FOMO. It’s the fear of missing out. Ever since I logged on to my first Google Classroom meeting my freshman year, it seemed that my high school experience would be far from “normal.” While eating instant noodles during math class and staying up late at night playing Fortnite was temporarily fulfilling, I longed for a more enriching experience.
When I first watched “High School Musical” at the ripe age of ten years old, I dreamed that my high school years would be just as enchanting as the movie. Despite my freshman year being clouded by Covid-19, I was nevertheless shocked to see that the singing and dancing I once watched was replaced by overwhelming homework assignments and AP classes during sophomore year. Besides the occasional homework assignments I completed in middle school, I had never experienced anything so strenuous so far in my academic career. Although I always knew that high school would be an increase in workload, I never comprehended the amount of sacrifices I had to make.
Every hour of my time is precious, something that I still have trouble conceptualizing to this day. During my sophomore year, it became more apparent that I would have to start “budgeting” my time better. This included what clubs and organizations I joined; who and when I chose to hang out with; the sports I played; and even the amount of hours I slept each night. While I often feared that I was missing out on fun events and meetings throughout my sophomore year, I was grateful for my experience in SCA, track and field, and even through my brand-new startup business.
Junior year was my identity crisis. With the departure of my sister to college, I no longer had a reassuring anchor to advise what I should and shouldn’t do with my extracurriculars.
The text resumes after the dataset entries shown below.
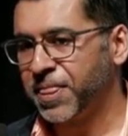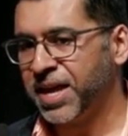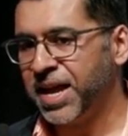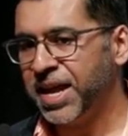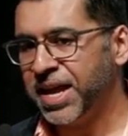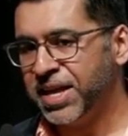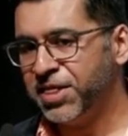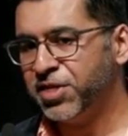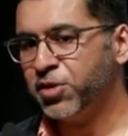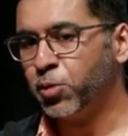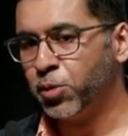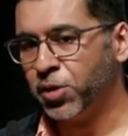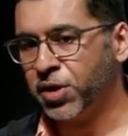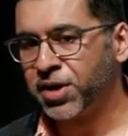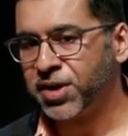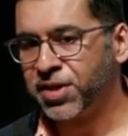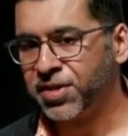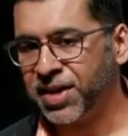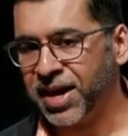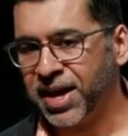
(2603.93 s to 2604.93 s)
in the work
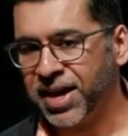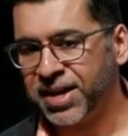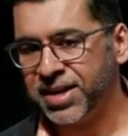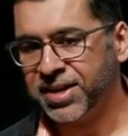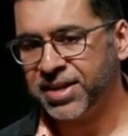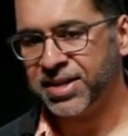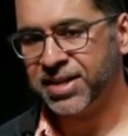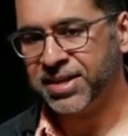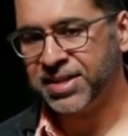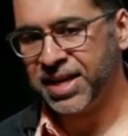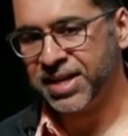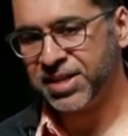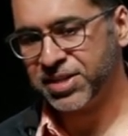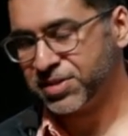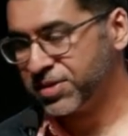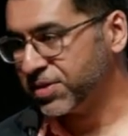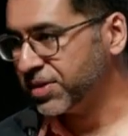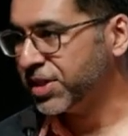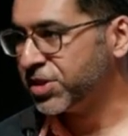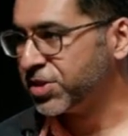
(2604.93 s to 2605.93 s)
that, that
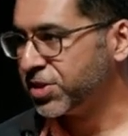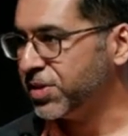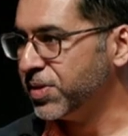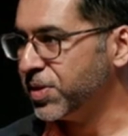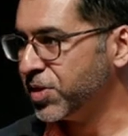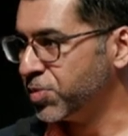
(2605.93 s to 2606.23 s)
is listed in this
Despite the fun memories I had made in track and field the previous season, I decided to join the lacrosse team, a sport I was already familiar with. During my first year on the team, I learned to play cohesively with my teammates as I rummaged for ground balls, poked at opposing players’ sticks, and occasionally trucking unsuspecting opponents to the grass turf. It was for the first time that I finally realized that I wasn’t the only person finding their academic “identity” — every single student was. While I worried over how well my resume for college bestowed, if my GPA was high enough, or whether I could live up to my standards for the SAT, it was always a priority that I valued my high school experience and created memories along the process. Even though junior year is considered the most “rigorous” of the four, it was this year that I learned how to express my own interests regardless of whatever future universities wanted of me.
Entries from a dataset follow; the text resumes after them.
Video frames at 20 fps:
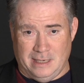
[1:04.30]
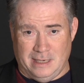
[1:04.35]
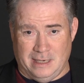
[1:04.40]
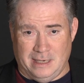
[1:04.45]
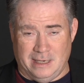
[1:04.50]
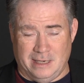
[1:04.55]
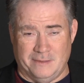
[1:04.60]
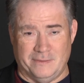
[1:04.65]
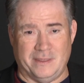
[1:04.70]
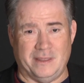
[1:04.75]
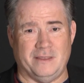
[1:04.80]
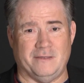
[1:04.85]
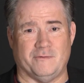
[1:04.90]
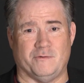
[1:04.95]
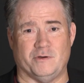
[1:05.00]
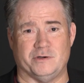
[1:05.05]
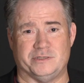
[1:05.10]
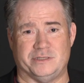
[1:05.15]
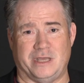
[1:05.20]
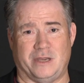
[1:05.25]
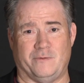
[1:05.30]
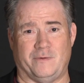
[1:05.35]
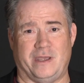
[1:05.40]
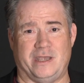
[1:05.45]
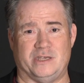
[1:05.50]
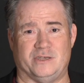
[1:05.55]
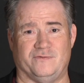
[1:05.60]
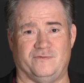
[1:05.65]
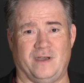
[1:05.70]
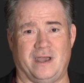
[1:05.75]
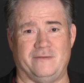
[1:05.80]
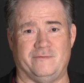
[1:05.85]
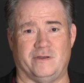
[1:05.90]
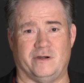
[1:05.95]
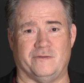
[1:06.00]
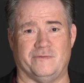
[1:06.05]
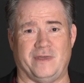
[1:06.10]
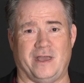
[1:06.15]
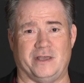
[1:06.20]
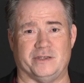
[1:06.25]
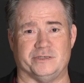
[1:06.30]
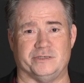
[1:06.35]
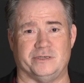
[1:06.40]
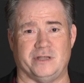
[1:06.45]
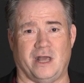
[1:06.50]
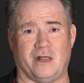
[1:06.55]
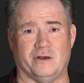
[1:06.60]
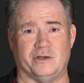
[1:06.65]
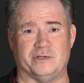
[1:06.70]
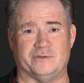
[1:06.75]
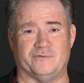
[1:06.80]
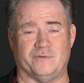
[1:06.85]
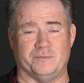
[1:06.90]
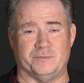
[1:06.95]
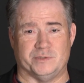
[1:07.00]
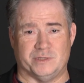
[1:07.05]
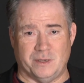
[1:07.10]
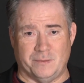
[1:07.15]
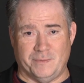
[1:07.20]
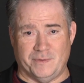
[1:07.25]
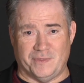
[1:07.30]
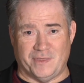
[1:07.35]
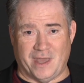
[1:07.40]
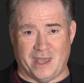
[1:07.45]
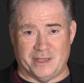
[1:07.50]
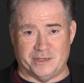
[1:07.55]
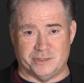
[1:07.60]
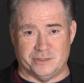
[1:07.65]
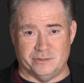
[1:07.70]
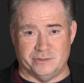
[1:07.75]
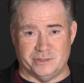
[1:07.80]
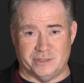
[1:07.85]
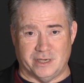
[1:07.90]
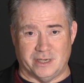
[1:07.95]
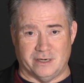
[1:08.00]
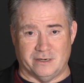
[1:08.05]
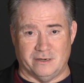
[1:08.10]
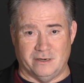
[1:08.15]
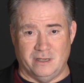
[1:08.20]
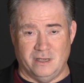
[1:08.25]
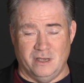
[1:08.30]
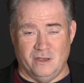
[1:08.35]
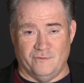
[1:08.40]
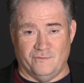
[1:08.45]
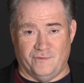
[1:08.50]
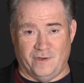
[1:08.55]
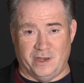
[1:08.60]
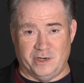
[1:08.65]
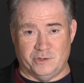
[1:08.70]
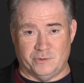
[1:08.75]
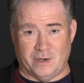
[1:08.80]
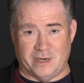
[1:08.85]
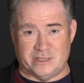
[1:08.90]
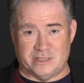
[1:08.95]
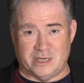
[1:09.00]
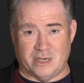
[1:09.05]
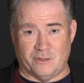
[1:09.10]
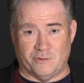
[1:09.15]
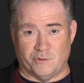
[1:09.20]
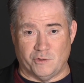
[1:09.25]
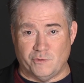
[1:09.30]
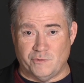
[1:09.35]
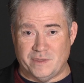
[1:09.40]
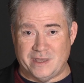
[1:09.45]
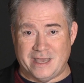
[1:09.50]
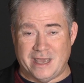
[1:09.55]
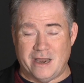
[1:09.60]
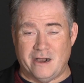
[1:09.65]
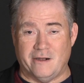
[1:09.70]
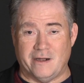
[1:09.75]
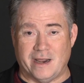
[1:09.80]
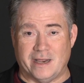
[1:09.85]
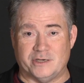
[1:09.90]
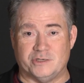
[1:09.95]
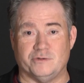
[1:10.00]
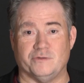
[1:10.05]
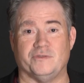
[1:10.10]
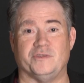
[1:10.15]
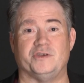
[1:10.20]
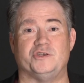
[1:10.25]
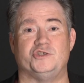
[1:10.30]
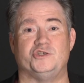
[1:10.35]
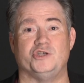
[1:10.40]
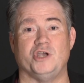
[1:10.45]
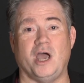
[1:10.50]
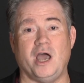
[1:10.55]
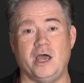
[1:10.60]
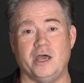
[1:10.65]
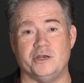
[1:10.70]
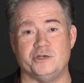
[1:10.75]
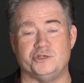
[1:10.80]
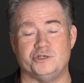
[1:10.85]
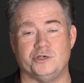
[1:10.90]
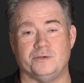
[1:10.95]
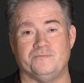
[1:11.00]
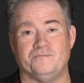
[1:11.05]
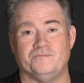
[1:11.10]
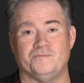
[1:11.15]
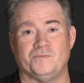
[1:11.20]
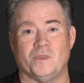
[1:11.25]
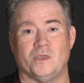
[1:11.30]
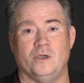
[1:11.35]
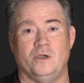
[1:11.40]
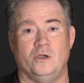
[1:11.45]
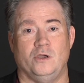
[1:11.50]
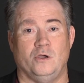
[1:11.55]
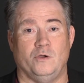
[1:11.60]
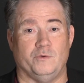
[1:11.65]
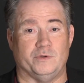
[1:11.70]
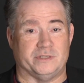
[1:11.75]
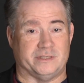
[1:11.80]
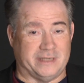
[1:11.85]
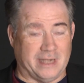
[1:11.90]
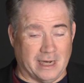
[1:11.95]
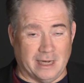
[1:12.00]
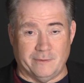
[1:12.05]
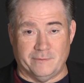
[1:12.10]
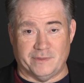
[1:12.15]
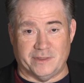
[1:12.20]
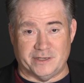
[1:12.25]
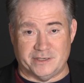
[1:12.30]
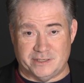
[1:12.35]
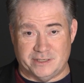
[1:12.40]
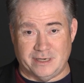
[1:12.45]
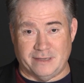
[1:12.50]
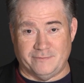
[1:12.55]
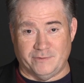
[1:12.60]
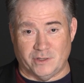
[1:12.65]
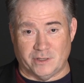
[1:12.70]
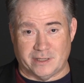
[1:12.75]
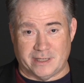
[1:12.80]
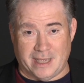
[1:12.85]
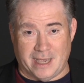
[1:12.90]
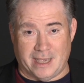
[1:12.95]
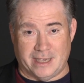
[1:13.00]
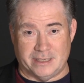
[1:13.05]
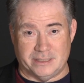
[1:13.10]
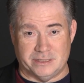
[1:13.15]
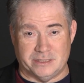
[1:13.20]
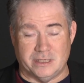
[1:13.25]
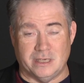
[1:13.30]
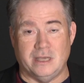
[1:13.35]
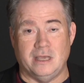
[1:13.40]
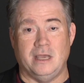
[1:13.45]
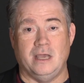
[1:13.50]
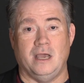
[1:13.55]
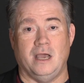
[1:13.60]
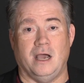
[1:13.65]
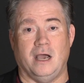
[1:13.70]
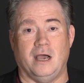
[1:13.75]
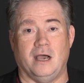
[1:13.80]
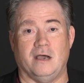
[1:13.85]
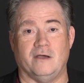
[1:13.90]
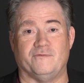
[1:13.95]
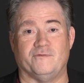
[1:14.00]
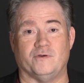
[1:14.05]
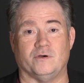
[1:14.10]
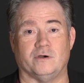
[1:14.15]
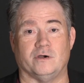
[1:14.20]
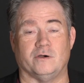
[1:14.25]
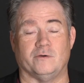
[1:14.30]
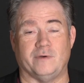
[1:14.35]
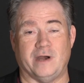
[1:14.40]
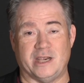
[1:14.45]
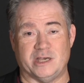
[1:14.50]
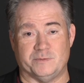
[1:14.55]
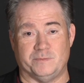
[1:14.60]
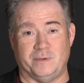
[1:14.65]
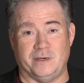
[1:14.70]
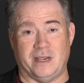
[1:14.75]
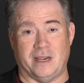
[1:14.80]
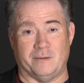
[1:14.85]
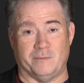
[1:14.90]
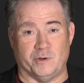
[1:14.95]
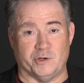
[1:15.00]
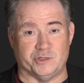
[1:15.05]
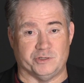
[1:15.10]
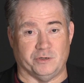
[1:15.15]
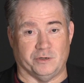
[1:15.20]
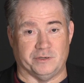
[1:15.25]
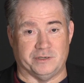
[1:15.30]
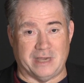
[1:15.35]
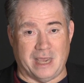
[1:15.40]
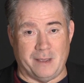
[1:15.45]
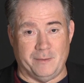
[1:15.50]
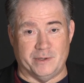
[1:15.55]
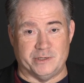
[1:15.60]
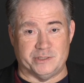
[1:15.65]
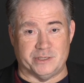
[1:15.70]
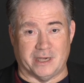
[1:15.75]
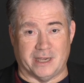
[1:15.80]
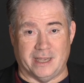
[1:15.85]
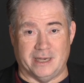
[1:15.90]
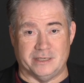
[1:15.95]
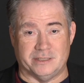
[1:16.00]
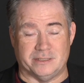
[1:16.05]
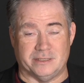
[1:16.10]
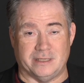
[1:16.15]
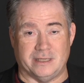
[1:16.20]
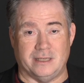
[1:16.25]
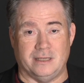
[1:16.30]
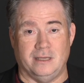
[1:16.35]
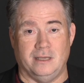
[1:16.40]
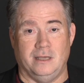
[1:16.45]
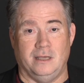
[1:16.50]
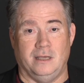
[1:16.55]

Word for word: Uh, then, of course, they raised $500,000 from sympathizers in fundraising through the internet. So the judge, who was dealing with a civil case uh, for harassment and emotional damage against the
If I were to go back and give my younger self advice, I would tell him to get those college applications out! For weeks upon end, I would waver over a single document, creating small details and making sure that every sentence was perfect for my Common App essay. Through this tedious and time consuming process, I always feared that I would miss out on the fun memories that beholden my senior year. Despite these temptations, I improved my ability to focus through straining dilemmas and pushed through the constant adversary of my everlasting FOMO. I ended up applying to twenty three colleges and universities. While I originally planned on attending a school in VA, I ended up committing to a school that I had only heard of through the NCAA March Madness Basketball Tournament. Even through my ups and downs of my experiences, the college application process taught me valuable habits that I will utilize further down my academic career. If I could choose to do the college application process again, I wouldn’t change a thing (but I probably would consider it).
As senior year comes to a close, and I am only a few weeks away from graduation, I find it beneficial to reflect on my personal milestones throughout my high school years. Although I still believe that additional personal improvements will come in time, my progress from freshman to senior year has already been drastic by itself. While nightmares of FOMO may continue to terrorize me in the future, I strive to continue to learn and improve upon the struggles of everyday life.